Jimdo(ジンドゥー)の特徴と向いているユーザー
概要
Jimdoはドイツ発のホームページ作成サービスです。AI(自動作成)機能が目立ち、質問に答えるだけでデザインや構成を提案します。最短で数分でサイトが作れ、初心者でも始めやすい点が強みです。
主な特徴
- AIによる自動作成:必要事項に答えると、適したレイアウトと文言を自動で配置します。例:店名と業種を入力するだけでトップページが完成します。
- 編集の簡単さ:ドラッグ&ドロップや直感的なメニューで修正できます。
- 基本機能が揃う:お問い合わせフォーム、SNS連携、画像・動画の配置が容易です。
操作の流れ(簡単ステップ)
- アカウント作成
- AI質問に回答(業種・目的・好みの色など)
- 提案されたデザインを確認・編集
- 公開
料金のポイント
無料プランで試せます。
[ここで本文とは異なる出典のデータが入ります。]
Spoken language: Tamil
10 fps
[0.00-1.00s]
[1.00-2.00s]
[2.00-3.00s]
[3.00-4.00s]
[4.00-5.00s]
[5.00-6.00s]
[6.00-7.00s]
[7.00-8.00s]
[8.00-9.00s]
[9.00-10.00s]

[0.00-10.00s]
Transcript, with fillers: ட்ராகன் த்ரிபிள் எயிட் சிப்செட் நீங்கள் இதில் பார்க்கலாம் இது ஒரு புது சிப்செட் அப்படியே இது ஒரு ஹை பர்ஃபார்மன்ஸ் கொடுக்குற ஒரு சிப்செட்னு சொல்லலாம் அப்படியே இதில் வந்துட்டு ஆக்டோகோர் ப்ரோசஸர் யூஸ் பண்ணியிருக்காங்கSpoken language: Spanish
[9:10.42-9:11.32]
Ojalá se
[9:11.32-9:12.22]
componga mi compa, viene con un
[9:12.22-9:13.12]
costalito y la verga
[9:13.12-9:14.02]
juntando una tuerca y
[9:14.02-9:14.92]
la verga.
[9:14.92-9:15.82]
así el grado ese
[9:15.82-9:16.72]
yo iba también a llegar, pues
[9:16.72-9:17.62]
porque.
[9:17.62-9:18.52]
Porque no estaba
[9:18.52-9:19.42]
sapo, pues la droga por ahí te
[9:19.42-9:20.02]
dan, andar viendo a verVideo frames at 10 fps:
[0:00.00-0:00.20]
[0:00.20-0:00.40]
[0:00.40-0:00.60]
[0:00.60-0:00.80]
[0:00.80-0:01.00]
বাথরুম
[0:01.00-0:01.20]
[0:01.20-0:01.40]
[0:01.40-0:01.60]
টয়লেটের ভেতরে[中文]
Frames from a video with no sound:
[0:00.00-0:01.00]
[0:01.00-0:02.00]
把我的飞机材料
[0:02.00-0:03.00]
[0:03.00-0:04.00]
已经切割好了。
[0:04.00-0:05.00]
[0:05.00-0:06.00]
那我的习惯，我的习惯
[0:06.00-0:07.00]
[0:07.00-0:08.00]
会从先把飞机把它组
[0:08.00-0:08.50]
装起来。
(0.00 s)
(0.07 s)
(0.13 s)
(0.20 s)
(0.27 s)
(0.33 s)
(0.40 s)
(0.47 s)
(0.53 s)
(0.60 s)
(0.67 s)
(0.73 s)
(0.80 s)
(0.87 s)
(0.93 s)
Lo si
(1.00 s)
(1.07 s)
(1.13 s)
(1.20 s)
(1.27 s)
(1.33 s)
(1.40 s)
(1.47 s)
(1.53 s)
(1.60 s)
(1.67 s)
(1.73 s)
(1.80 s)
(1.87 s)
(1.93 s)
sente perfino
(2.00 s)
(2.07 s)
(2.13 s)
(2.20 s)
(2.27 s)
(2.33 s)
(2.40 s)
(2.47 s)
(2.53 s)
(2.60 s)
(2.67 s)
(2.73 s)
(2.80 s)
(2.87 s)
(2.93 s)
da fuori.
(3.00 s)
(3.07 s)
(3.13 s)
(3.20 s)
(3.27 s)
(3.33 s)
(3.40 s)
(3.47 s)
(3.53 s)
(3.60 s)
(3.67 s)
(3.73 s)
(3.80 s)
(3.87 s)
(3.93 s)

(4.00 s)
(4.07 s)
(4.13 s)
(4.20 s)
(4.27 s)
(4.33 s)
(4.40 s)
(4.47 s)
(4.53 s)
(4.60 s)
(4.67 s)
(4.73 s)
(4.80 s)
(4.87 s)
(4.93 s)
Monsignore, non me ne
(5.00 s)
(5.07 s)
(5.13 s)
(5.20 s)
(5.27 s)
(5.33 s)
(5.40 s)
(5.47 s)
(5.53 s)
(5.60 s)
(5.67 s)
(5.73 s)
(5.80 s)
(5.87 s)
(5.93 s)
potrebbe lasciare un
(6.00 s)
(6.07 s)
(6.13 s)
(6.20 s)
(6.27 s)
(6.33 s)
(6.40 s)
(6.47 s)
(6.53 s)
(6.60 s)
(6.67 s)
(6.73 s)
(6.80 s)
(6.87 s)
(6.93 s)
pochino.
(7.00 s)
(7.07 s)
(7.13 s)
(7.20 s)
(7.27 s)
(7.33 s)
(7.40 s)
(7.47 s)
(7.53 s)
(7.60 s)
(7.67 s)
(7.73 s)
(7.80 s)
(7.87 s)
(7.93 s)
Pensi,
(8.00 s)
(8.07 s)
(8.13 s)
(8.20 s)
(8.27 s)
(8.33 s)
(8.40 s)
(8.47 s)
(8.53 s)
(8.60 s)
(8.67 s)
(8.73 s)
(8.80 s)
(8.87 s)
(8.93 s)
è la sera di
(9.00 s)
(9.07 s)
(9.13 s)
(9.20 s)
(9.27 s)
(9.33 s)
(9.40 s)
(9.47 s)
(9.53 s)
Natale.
独自ドメインや広告非表示などは有料プランで対応します。
向いているユーザー
- 初めてサイトを作る個人や小規模事業者
- 操作に時間をかけたくない方
- シンプルな紹介ページや店舗ページをすぐ用意したい方
注意点
細かいデザイン調整や高度な機能(複雑なEC機能や大規模サイト)は制限があります。将来的に機能拡張を大きく考える場合は、他プラットフォームと比較検討してください。